Candidates in Oklahoma’s Republican gubernatorial primary are trying to prove they will be the most in line with President Donald Trump’s agenda — and at least one is taking a page from Trump’s 2024 campaign playbook.
The former speaker of the Oklahoma House, Charles McCall, is going up with a new ad about transgender people in sports, and in it attacked one of his conservative competitors.
“I led the charge to keep boys out of our daughters’ locker rooms and to protect women in sports,” McCall says in the new ad.
“You shouldn’t question where your next governor stands. I stand with President Trump,” McCall says.
That line is a not-so-subtle jab at one of the Republican front-runners, Attorney General Gentner Drummond, who McCall claims is insufficiently conservative and loyal to Trump. McCall’s campaign launched a website on Sept. 9 called “NeverTrumpDrummond.com,” where they list issues on which they feel Drummond has broken with the MAGA movement. The campaign specifically points to Drummond’s decision to delay Oklahoma’s transgender health care ban for minors, which Drummond argued was not a concession, and his lawsuit against St. Isidore of Seville Catholic Virtual School, which would have become the U.S.’s first publicly funded religious school.

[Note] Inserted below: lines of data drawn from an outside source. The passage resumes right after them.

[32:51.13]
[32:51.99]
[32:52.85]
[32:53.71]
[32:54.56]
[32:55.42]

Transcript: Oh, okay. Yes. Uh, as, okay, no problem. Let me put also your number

“The McCall campaign is infested with the same anti-Trump political hacks who constantly attacked President Trump and tried to tell us that Ron DeSantis was the best choice for America, so no one should take their lies seriously. Gentner Drummond stands firmly with President Trump and faithfully serves the People of Oklahoma, " Stephanie Alexander, the campaign manager for Drummond, told NOTUS in a statement.
Republicans have attacked Democrats on transgender rights for years, but the issue broke through with voters in 2024 and left many Democrats unable or unwilling to respond. Now, in the 2026 governor’s race in one of the reddest states in the country, the Oklahoma Conservative Coalition, which is backing McCall with $1.6 million, is banking the issue will be salient in a GOP primary.

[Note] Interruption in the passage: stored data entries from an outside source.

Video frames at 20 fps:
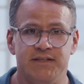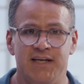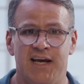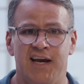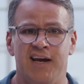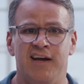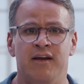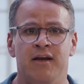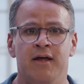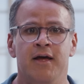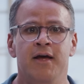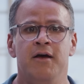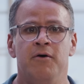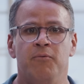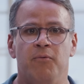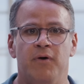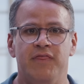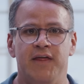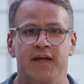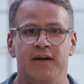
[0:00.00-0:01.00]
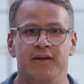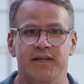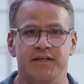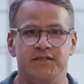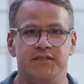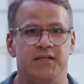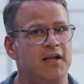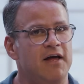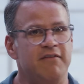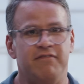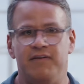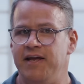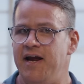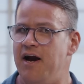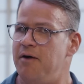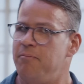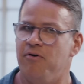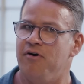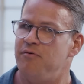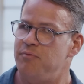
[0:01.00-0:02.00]
a scene within this lovely
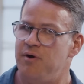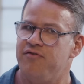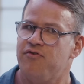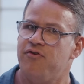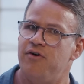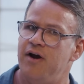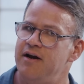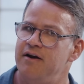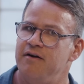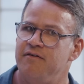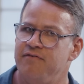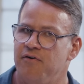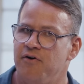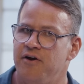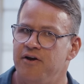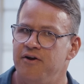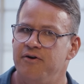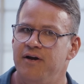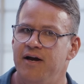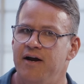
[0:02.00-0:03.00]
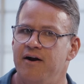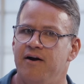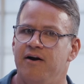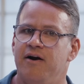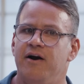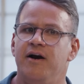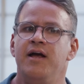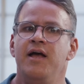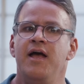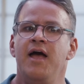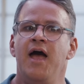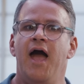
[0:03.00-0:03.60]
airport we've created for you here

Republicans spent millions of dollars on anti-transgender rights campaign ads during the 2024 election, with Trump spending about $30 million just a few weeks before the election into ads attacking former Vice President Kamala Harris for her past support for gender-affirming surgeries for trans people. Trump’s ads ended with the statement: “Kamala is for they/them. President Trump is for you.” Democrats hardly fought back.

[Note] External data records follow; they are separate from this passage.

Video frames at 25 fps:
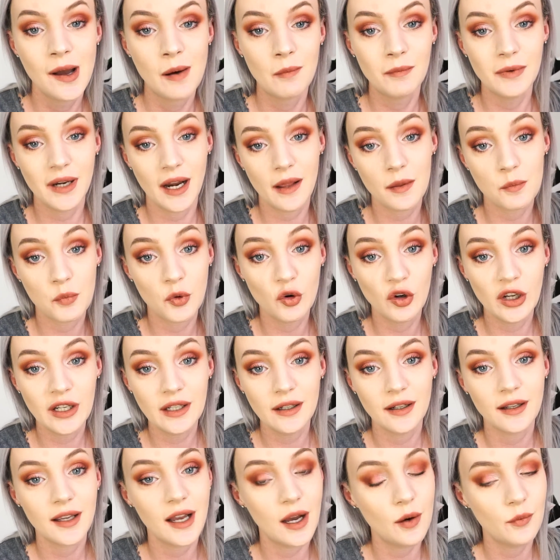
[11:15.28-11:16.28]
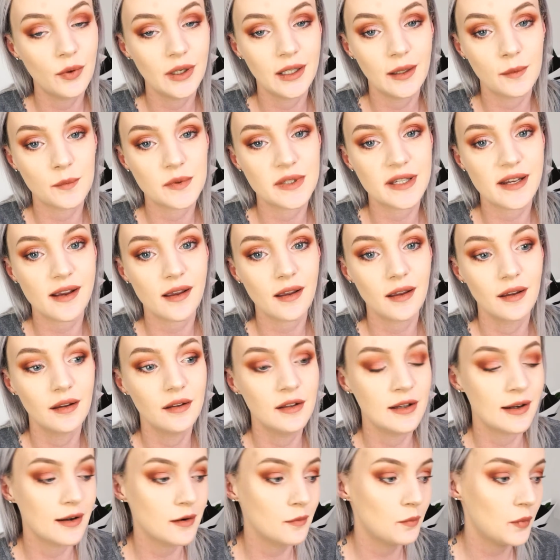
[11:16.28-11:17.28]
Another point, can't wear lipstick.
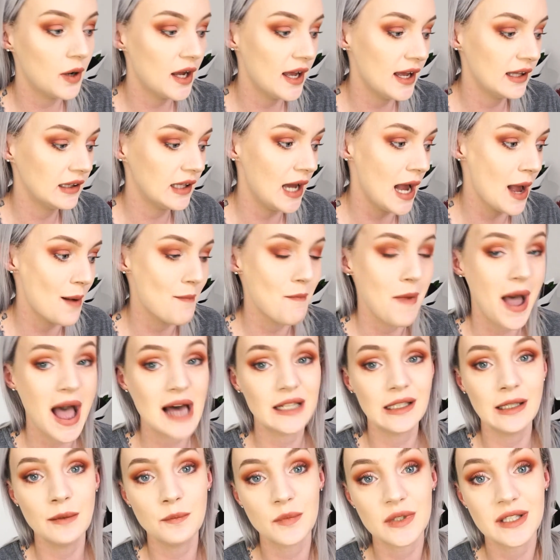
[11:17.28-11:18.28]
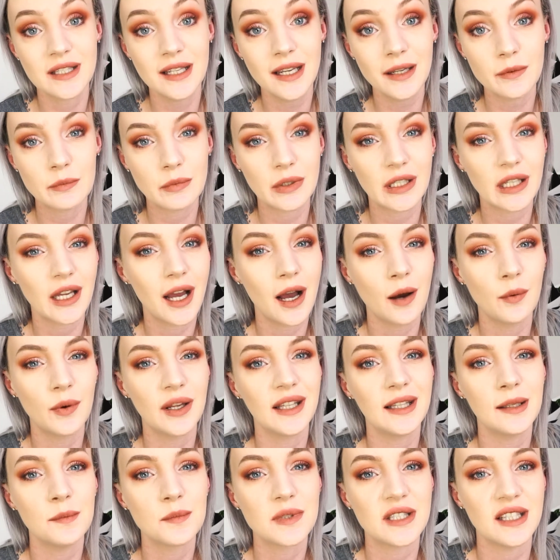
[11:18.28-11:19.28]
You can wear like matte lipstick, but you can't
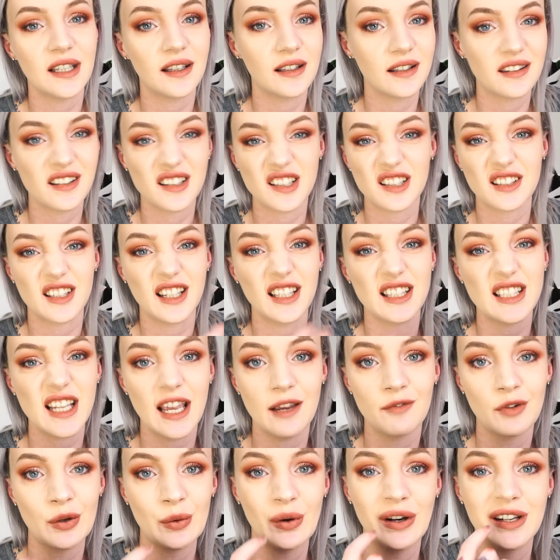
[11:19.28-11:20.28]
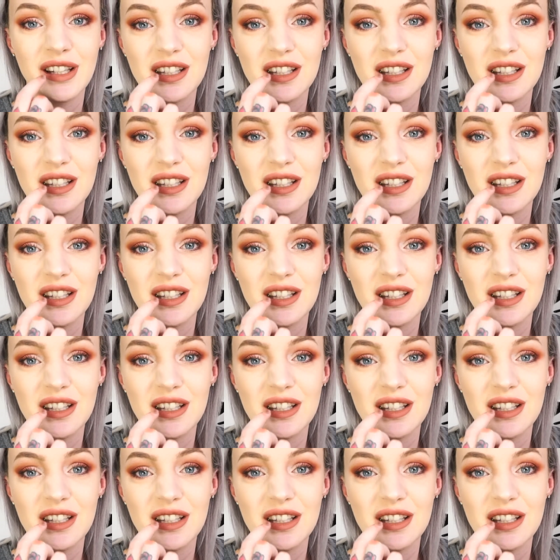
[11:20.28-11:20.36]
wear lipstick because it just gets everywhere.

McCall’s strategy seems to be touting his own record while knocking Drummond’s. McCall shepherded two major bills to the governor’s desk regarding trans people in Oklahoma: the state’s ban on surgeries and hormones for minors in 2023, and a 2022 bill requiring students at public schools to use the bathroom matching the sex on their birth certificates.
Drummond, the first well-known candidate to jump in the race, was polling with 48% of voters supporting him on a gubernatorial ballot, while McCall polled at 10%, according to a survey conducted in late August by the Republican firm CHS & Associates. (Ryan Walters, Oklahoma’s headline-grabbing superintendent of public schools, was left off of the ballot in this survey because he has not yet announced a run).
McCall’s ad is set to run this week on cable and streaming until Oct. 5.
“Boys competing in girls’ sports is just wrong,” a voice over in McCall’s ad says. “Charles McCall put a stop to it in Oklahoma. Others talk a good game; McCall delivered.”
—
This story was produced as part of a partnership between NOTUS and Oklahoma Watch.